While Donald Trump has raised the specter of voter fraud involving the identities of dead voters on Nov. 8, elections experts say such fears are based in more fantasy than fact.
"It is possible to have some votes stolen in this way, but it's not possible to be done on a wide scale," said Dick Simpson, a University of Illinois-Chicago political science professor, who said there are many safeguards in place to prevent such fraud.
And Simpson would know — he's also a former Chicago alderman.
"The voting process is decentralized from state to state," he said. "There's no one button you can push to rig an election" and have thousands of votes be cast by dead people.
Kristen Clarke, of the Lawyers' Committee For Civil Rights Under Law, agreed.
"Many polling sites are presided over by officials who come from the two prevailing parties," she said. "So there are all kinds of safeguards built into the system making this kind of scenario a virtual impossibility."
Trailing in the polls, Trump at a campaign stop on Monday in Wisconsin claimed there are 1.8 million deceased individuals listed as voters, and he said: "I have a feeling they're not gonna vote for me.

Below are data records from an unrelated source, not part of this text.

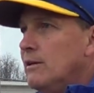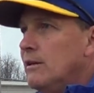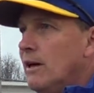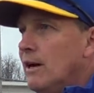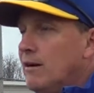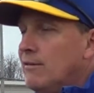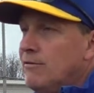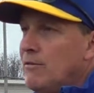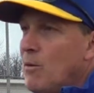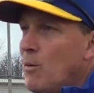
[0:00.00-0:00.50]

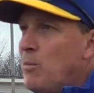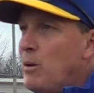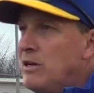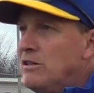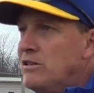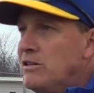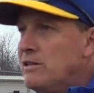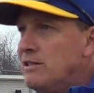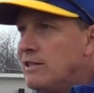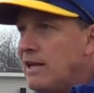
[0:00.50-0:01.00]
uh, from a
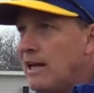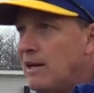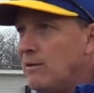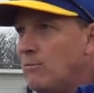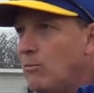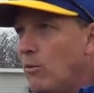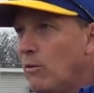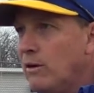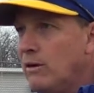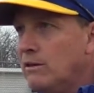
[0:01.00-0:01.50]
pitching
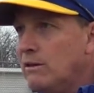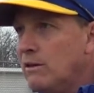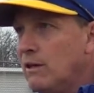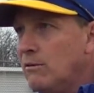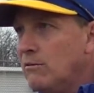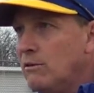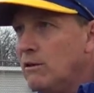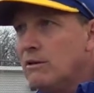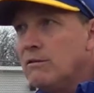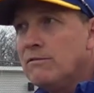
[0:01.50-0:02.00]
standpoint,
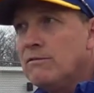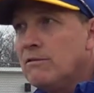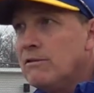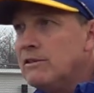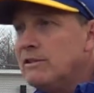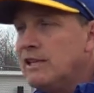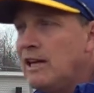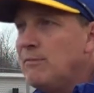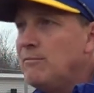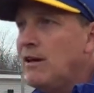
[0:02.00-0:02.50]
uh, we're looking for
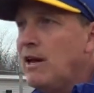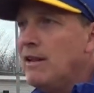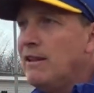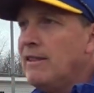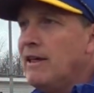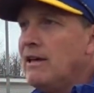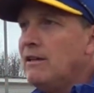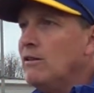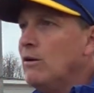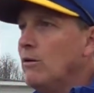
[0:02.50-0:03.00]
the same kind
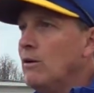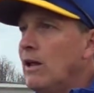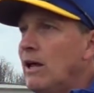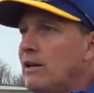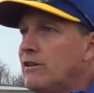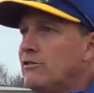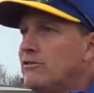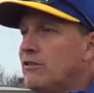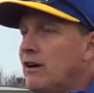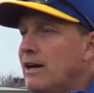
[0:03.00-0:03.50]
of thing. Throw a
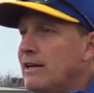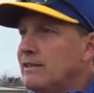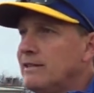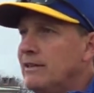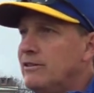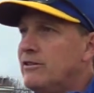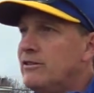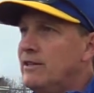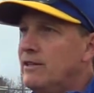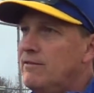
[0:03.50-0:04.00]
lot of strikes,
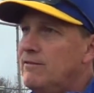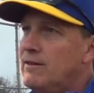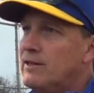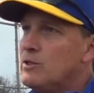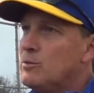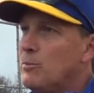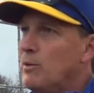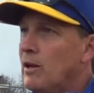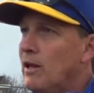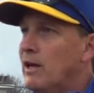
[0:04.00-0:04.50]
let your
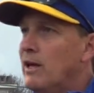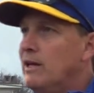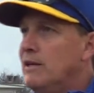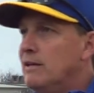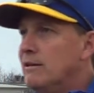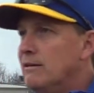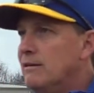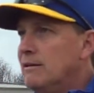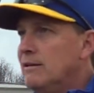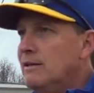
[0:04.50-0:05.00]
defense play,
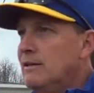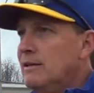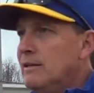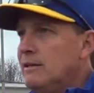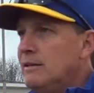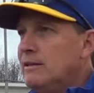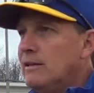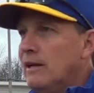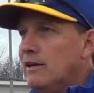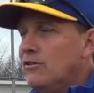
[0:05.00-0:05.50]

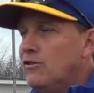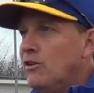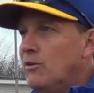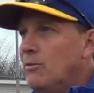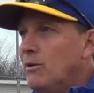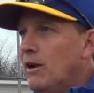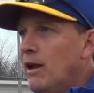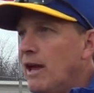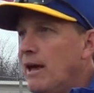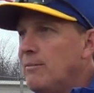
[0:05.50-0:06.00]
and see
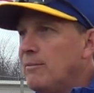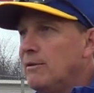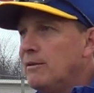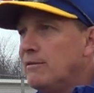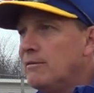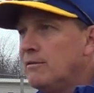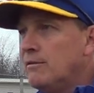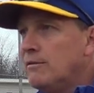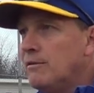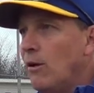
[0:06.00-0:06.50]
what will happen.
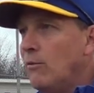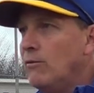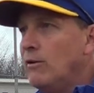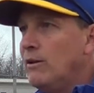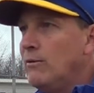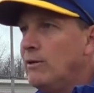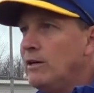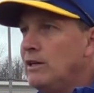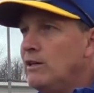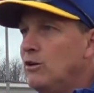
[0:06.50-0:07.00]

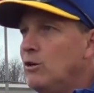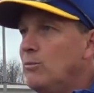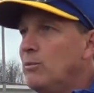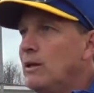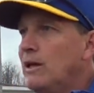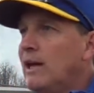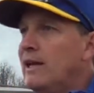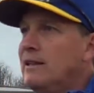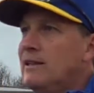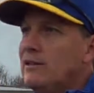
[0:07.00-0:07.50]
Hopefully we can
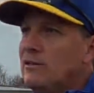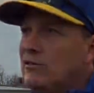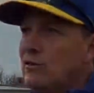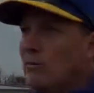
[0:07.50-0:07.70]
duplicate this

Of the 1.8 million, 1.8 million is voting for somebody else."
Trump appeared to be cribbing from a 2012 Pew study which found that up to 1.8 million active voter registrations belonged to dead people, but also found no evidence that any fraudulent votes had been cast.
The election officials interviewed by NBC News also could not recall a single instance of a vote being cast by somebody using the registration of a deceased voter. They said the voter rolls are constantly being updated and cross-checked against obituaries and death notices from state health officials.
Simpson said in the past it was easier to sway an election by pulling stunts like stuffing ballot boxes with bogus ballots. Chicago, after all, is where Mayor Richard J. Daley's powerful political machine found enough Democratic votes to put John F. Kennedy over the top in the 1960 presidential election — prompting accusations of ballot box stuffing by supporters of Richard Nixon and the Republicans.
But Hillary Clinton, who is from the Chicago suburb of Park Ridge in the blue state of Illinois, is not going to lose to Trump on her home turf, said Simpson. And it's a lot harder for the dead to vote in Chicago these days.
"Each voter now receives a postcard at their home address," he said. "If that's not turned in at the polling place, the name is cleared from the voter rolls. We may still have the occasional dead person on the voter rolls, but not tens of thousands. And they would still have to turn in their postcard."
The most common way of vote stealing still practiced in the city of Chicago involves absentee ballots, said Simpson.
"In this scheme, the precinct captain collects absentee ballots from nursing homes and votes for them," said Simpson. "It happens, but it doesn't happen a lot. Again, the numbers of votes likely to be stolen is in the hundreds, not in the tens of thousands."
Similar safeguards are also in place in the must-win for Trump state of Iowa.
"There are multiple ways Iowans who have passed away are removed from the voter rolls," said Kevin Hall, spokesman for Iowa Secretary of State Paul Pate. "When the Secretary of State's Office receives official notification from the Iowa Department of Public Health of someone passing away, that person is removed."
"County auditors also receive official notifications from the county recorders," he said. Those auditors also comb through the obituaries "on a daily basis as well."
"We also remove deceased voters when receiving official notification from family members," he said.
So when was the last time Iowa got a report of a dead person casting a vote?
"During the 20 months of Secretary Pate's administration, which started in January 2015, we have no reports of anyone impersonating a deceased Iowan casting a ballot," Hall said.
It was a similar story in Massachusetts, another state Trump is unlikely to win.
"We notify the cities and towns just before the election," said Brian McNiff of the Massachusetts Secretary of the Commonwealth office. "We provide them with the death list, which is developed by the state department of public health, of people who have died and who were residents of Massachusetts. So that is one check they have on deceased registered voters."
Asked if he could think of an incident where a vote was cast by a dead voter, McNiff said, "No, I really can't."